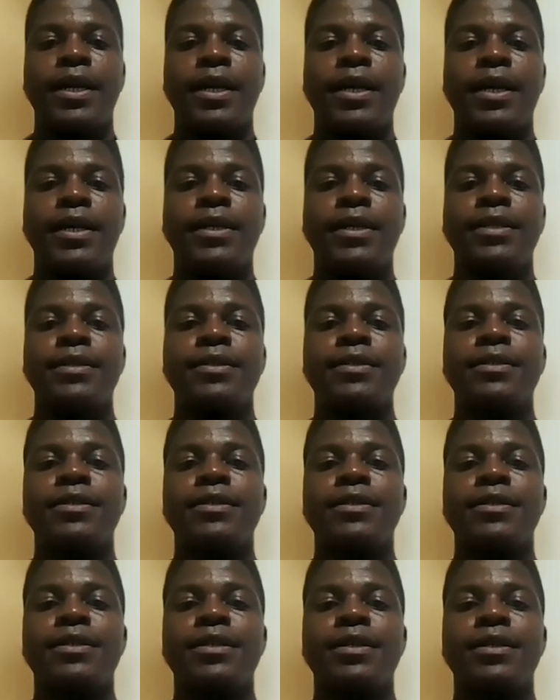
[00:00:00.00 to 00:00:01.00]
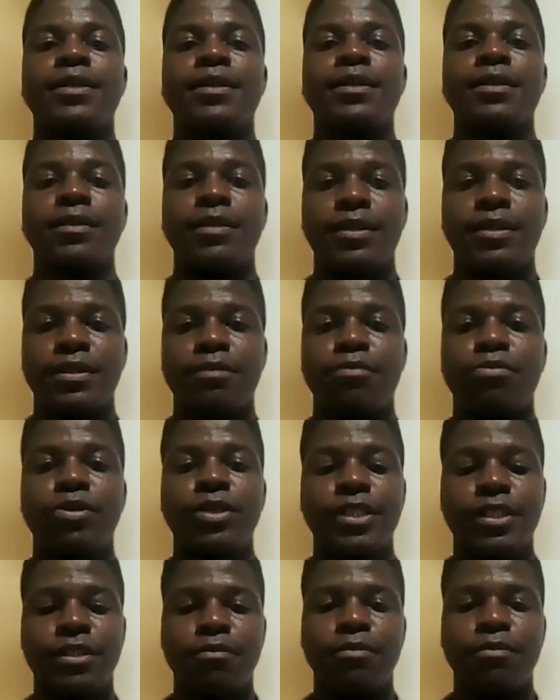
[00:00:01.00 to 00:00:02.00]
And this
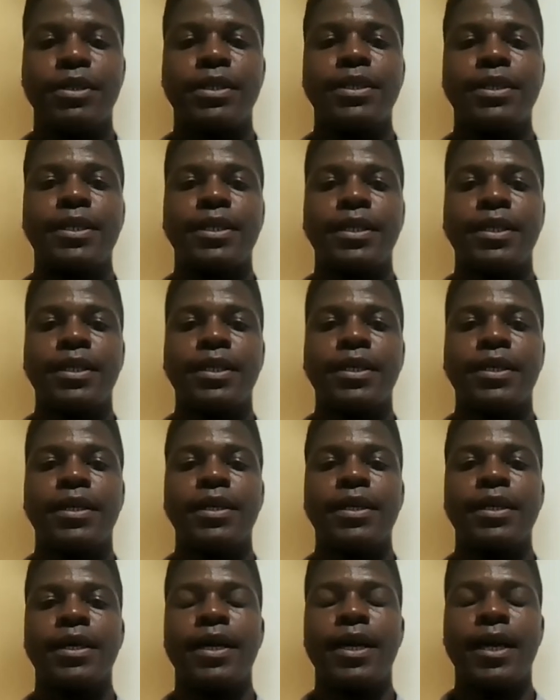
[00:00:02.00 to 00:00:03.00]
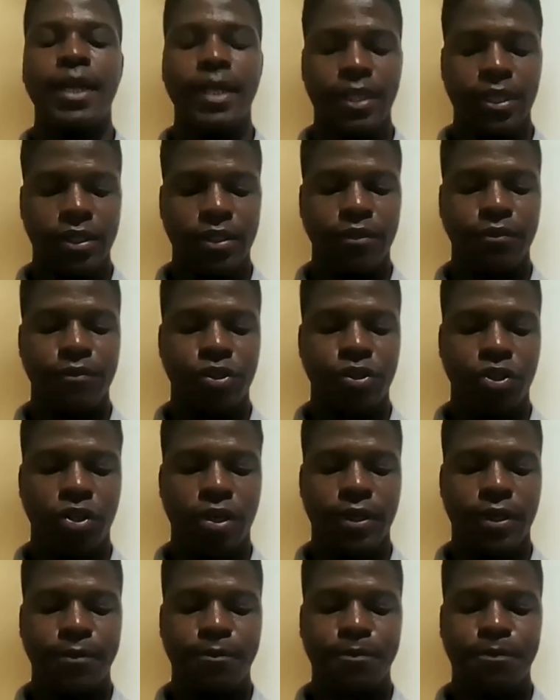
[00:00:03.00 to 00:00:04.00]
brings me a lot of
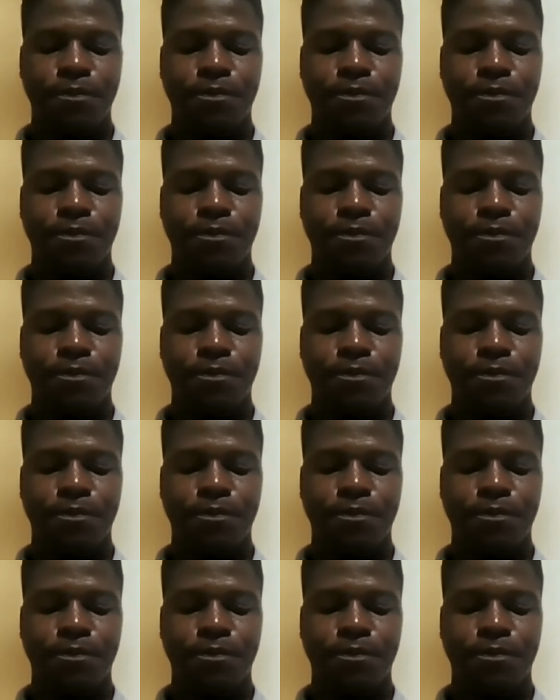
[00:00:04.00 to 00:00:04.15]
joy.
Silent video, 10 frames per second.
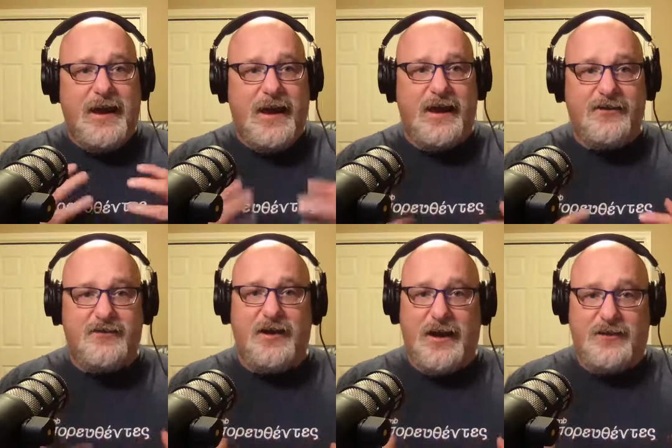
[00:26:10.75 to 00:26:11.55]
as
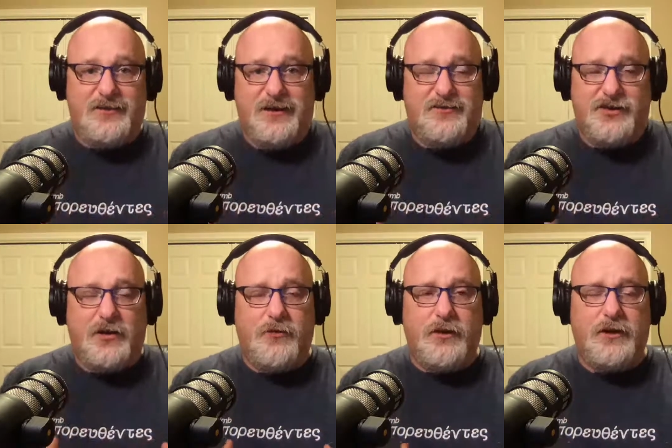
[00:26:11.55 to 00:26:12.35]
it is
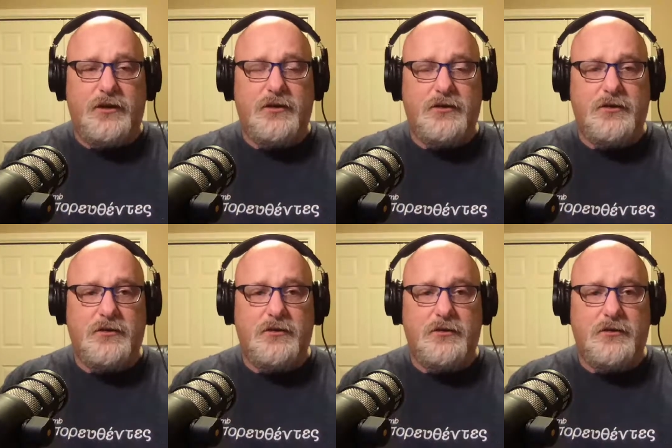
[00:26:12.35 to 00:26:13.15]
generally.
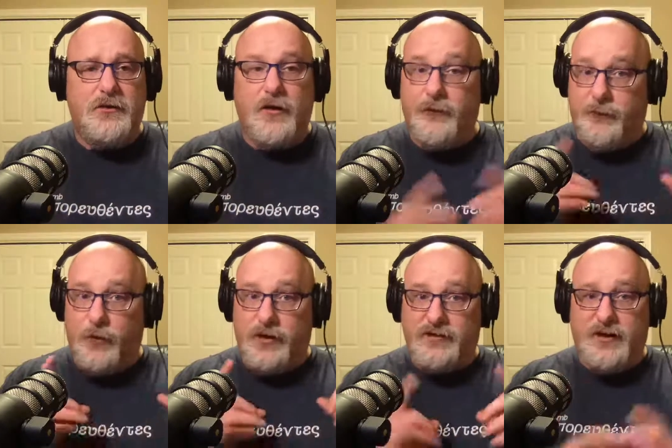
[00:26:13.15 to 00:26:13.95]

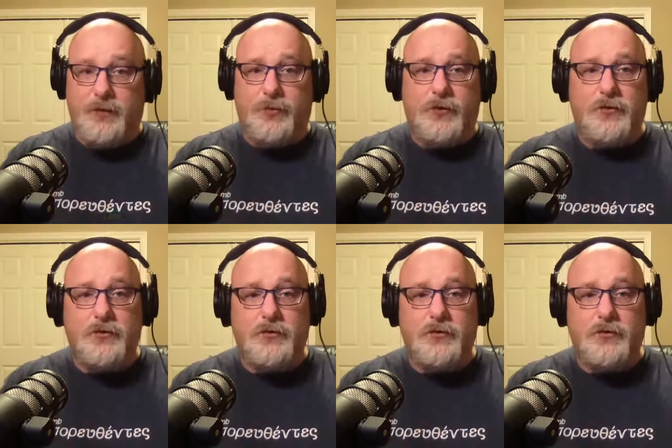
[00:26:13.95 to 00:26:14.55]
For example,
------------------------
> **Problem to work on**
Transcribe the material exactly, leaving every picture out.

> **Output of the task**
[00:00:00.00 to 00:00:01.00]
[00:00:01.00 to 00:00:02.00]
And this
[00:00:02.00 to 00:00:03.00]
[00:00:03.00 to 00:00:04.00]
brings me a lot of
[00:00:04.00 to 00:00:04.15]
joy.
Silent video, 10 frames per second.
[00:26:10.75 to 00:26:11.55]
as
[00:26:11.55 to 00:26:12.35]
it is
[00:26:12.35 to 00:26:13.15]
generally.
[00:26:13.15 to 00:26:13.95]

[00:26:13.95 to 00:26:14.55]
For example,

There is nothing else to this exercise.